I congratulated him on his own success and said flippantly that I imagined that it had set back the chances of power-sharing by decades.
He smiled and said: "I wouldn't underestimate Ian Paisley's desire to be first minister of Northern Ireland."
It seemed fantastically improbable. Paisley-ism was all about saying no, after all, and Ian Paisley had built his party and career on his ability to conjure the genie of Protestant resistance to any hint of accommodation with the Catholic minority.
But the signs were there all along that he was never quite the politician you thought - especially if your view was based on the roaring demagogue caricatured by Spitting Image.

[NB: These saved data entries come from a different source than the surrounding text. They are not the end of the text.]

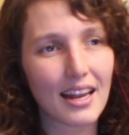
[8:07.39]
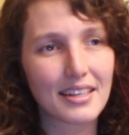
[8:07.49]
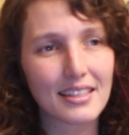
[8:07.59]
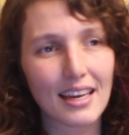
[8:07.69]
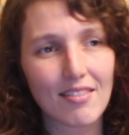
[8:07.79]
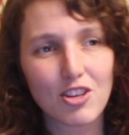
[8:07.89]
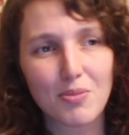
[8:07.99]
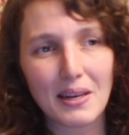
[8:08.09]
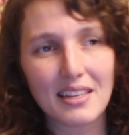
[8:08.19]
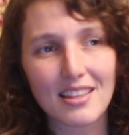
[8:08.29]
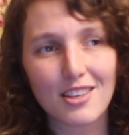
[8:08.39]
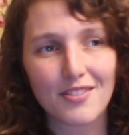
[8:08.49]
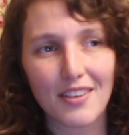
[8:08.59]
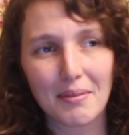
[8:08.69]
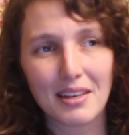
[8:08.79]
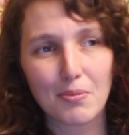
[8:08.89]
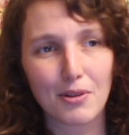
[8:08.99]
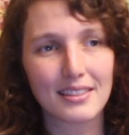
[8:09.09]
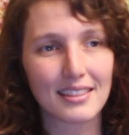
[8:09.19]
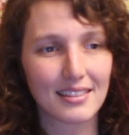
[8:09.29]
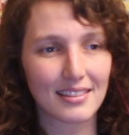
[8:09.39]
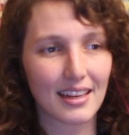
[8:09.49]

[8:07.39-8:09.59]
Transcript: does kind of speak to this feminine presence.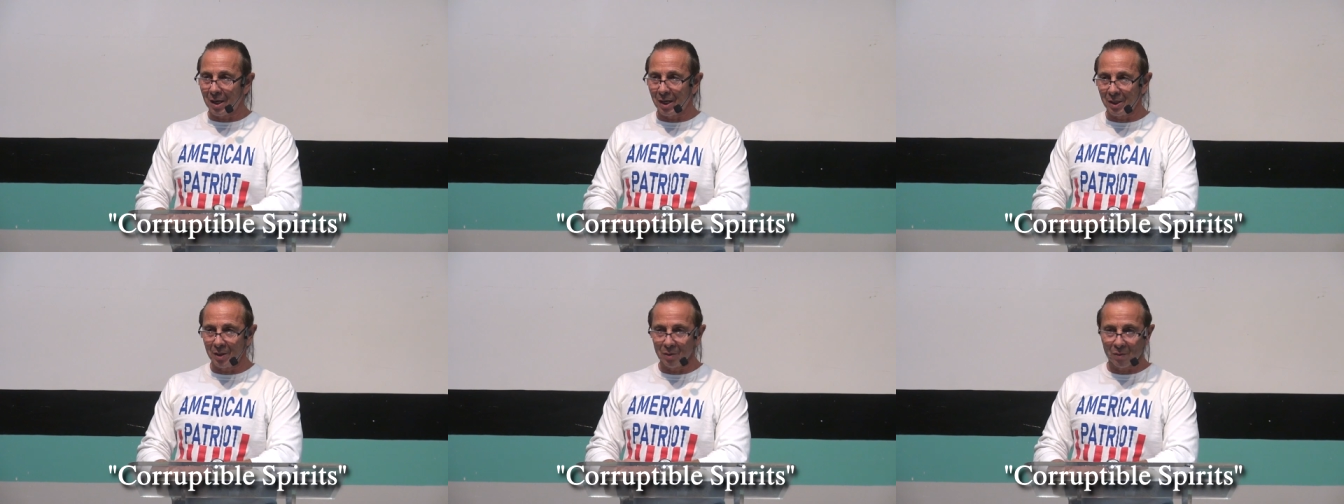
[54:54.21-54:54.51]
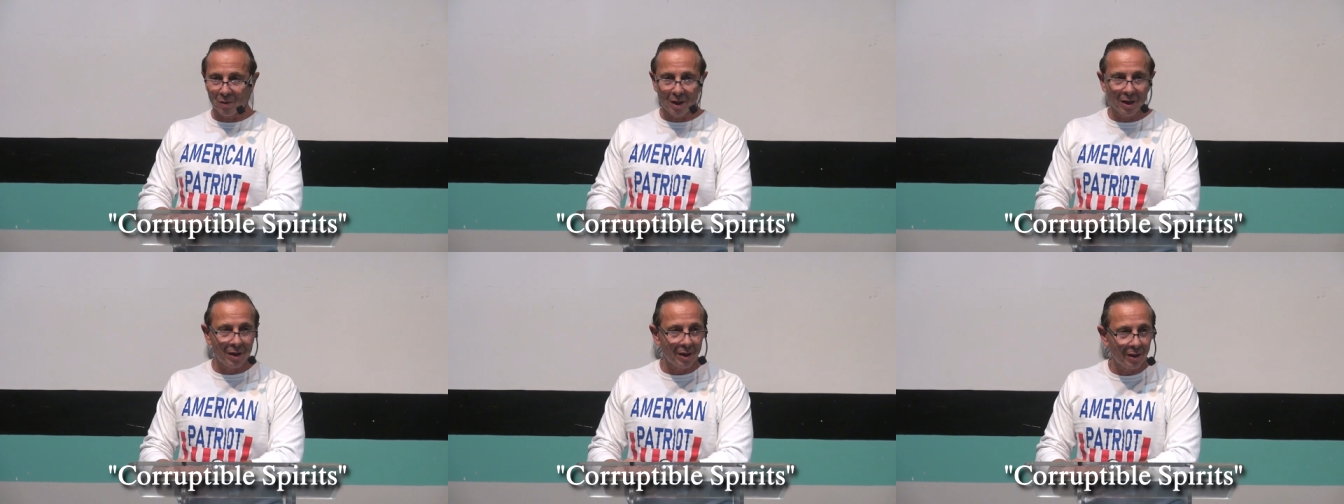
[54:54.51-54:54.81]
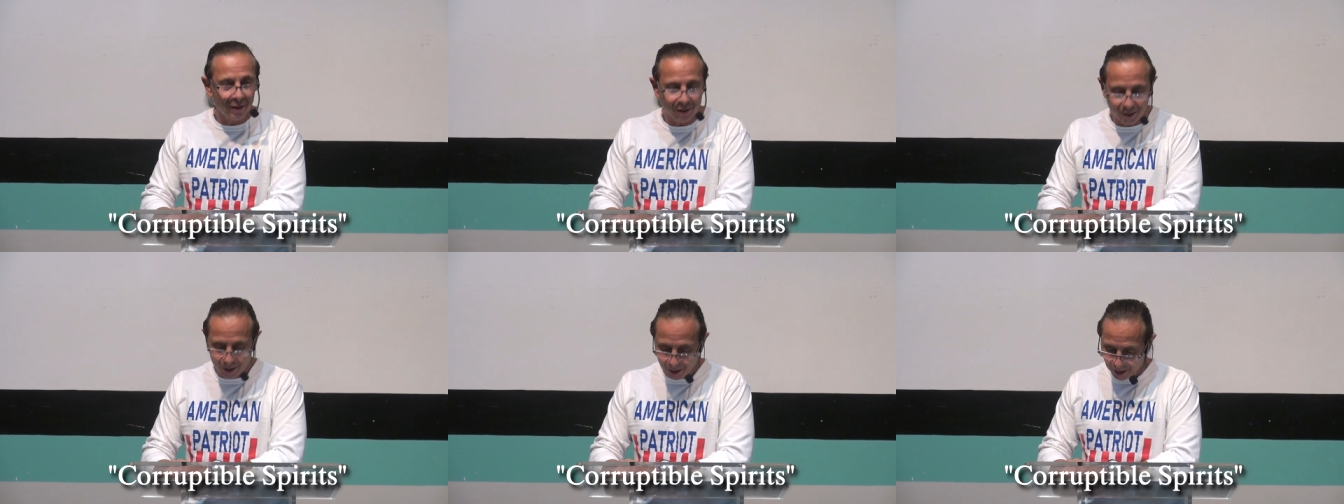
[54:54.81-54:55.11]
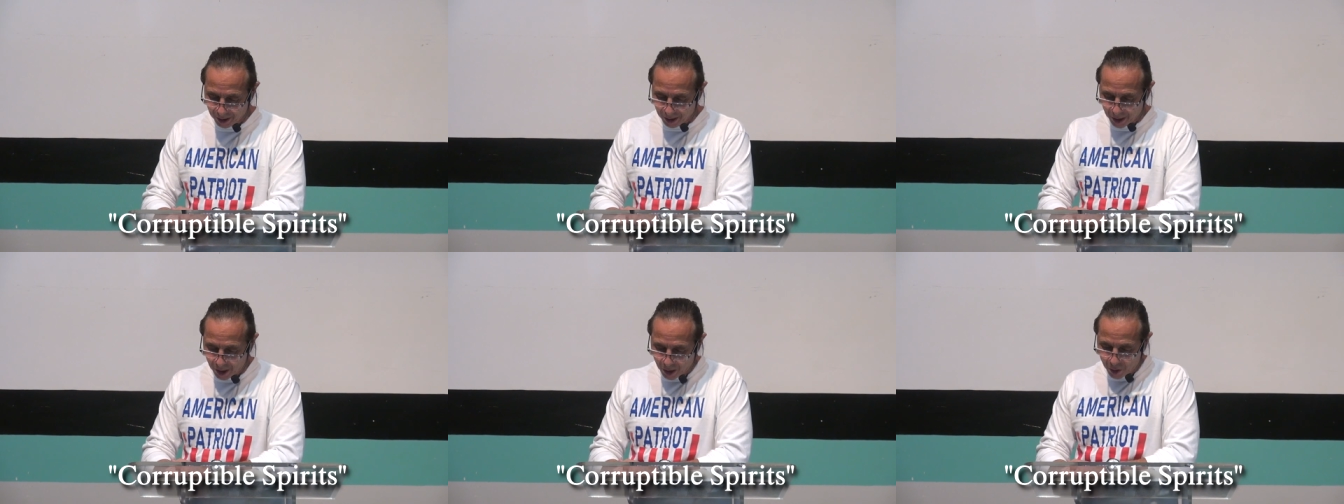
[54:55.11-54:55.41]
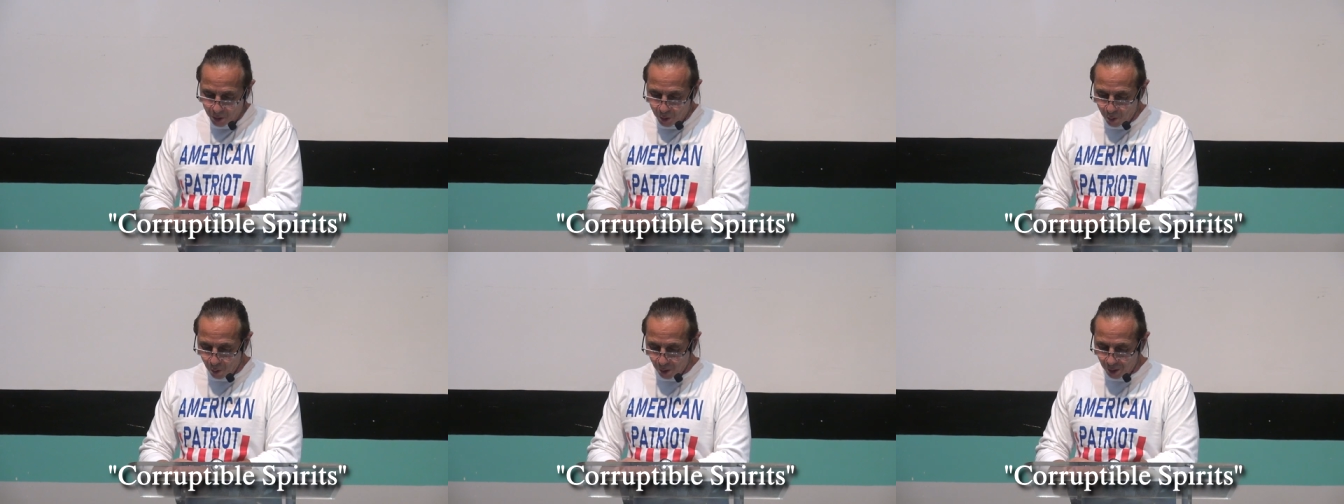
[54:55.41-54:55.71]
Are you ready?
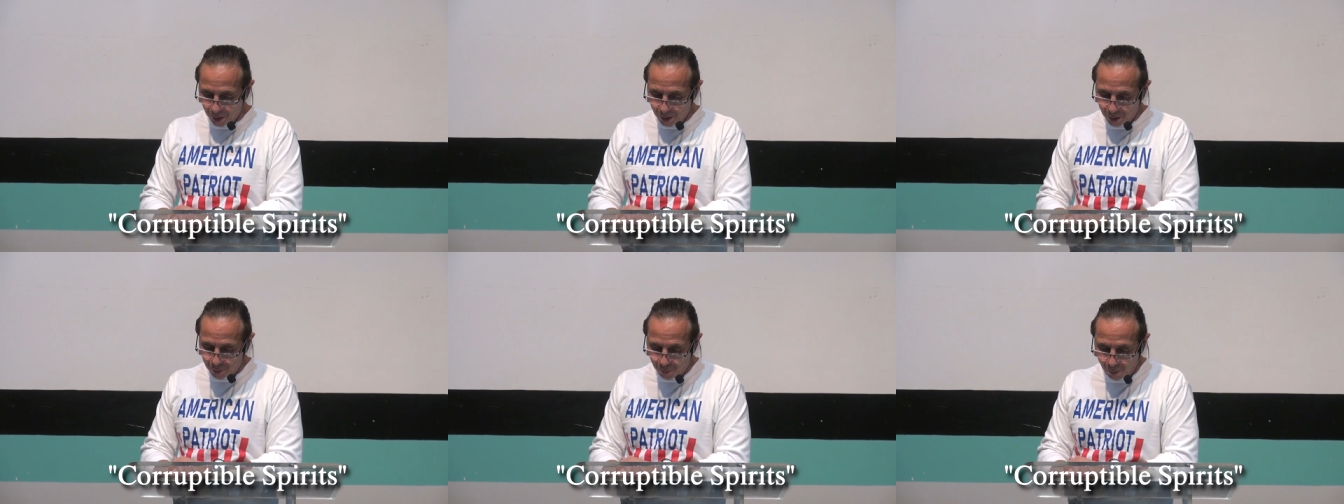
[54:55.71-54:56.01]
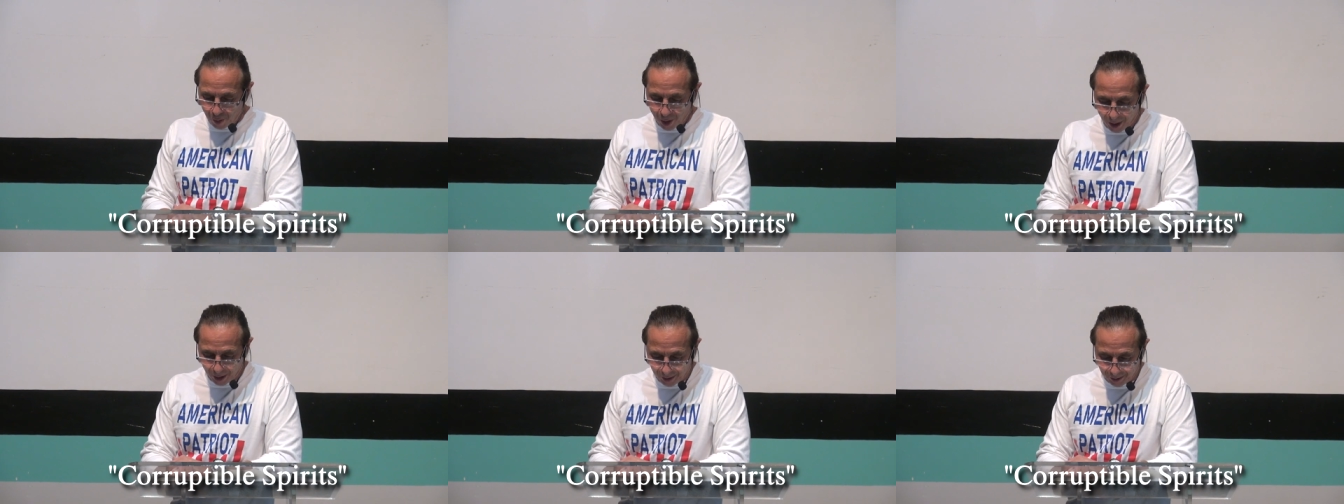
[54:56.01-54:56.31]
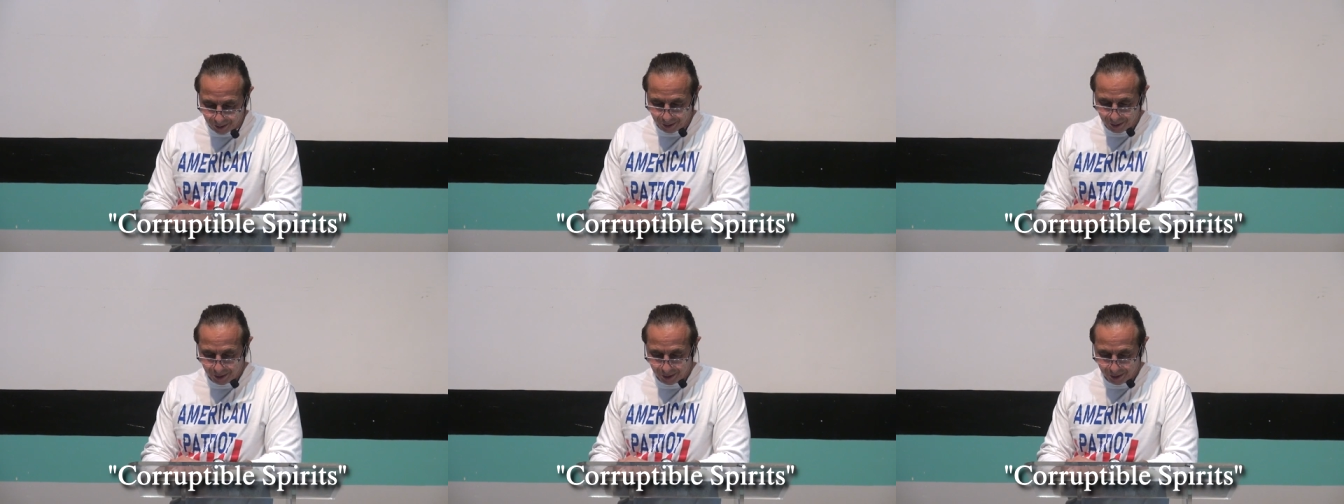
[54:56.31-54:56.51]
Nor does what?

He talks of his profound faith with humility and simplicity for example, he is a sophisticated operator at Westminster and he has always been capable of surprising geniality.
"Defined by Hostility"
Why has he changed?
Well, in part, he has mellowed with age.
And of course, by definition he is the first unionist leader in 40 years who has not been frightened away from the prospect of change by the thought of being denounced in the most lurid of terms by Ian Paisley.
But more than anything perhaps, he has shown the political veteran's sure grasp of the times in which he lives.
Unionism for years has been a reactionary political movement - defined by hostility to Irish unity and to IRA violence.
With IRA violence gone from the picture and the Irish Republic suddenly benign and Protestant-friendly, unionism has had to operate in a changed political landscape.
"Ian Paisley Has Identified the Moment and Risen to It"
The old reasons for refusing to cut a deal which Ian Paisley once articulated with such passion and power are largely gone and even in his 80s, Ian Paisley has identified the moment and risen to it.
How different - how statesmanlike - his legacy will be now than it would have been if he had left the stage five years ago.
I should have paid more attention to the friendly small talk in that taxi queue all those years ago.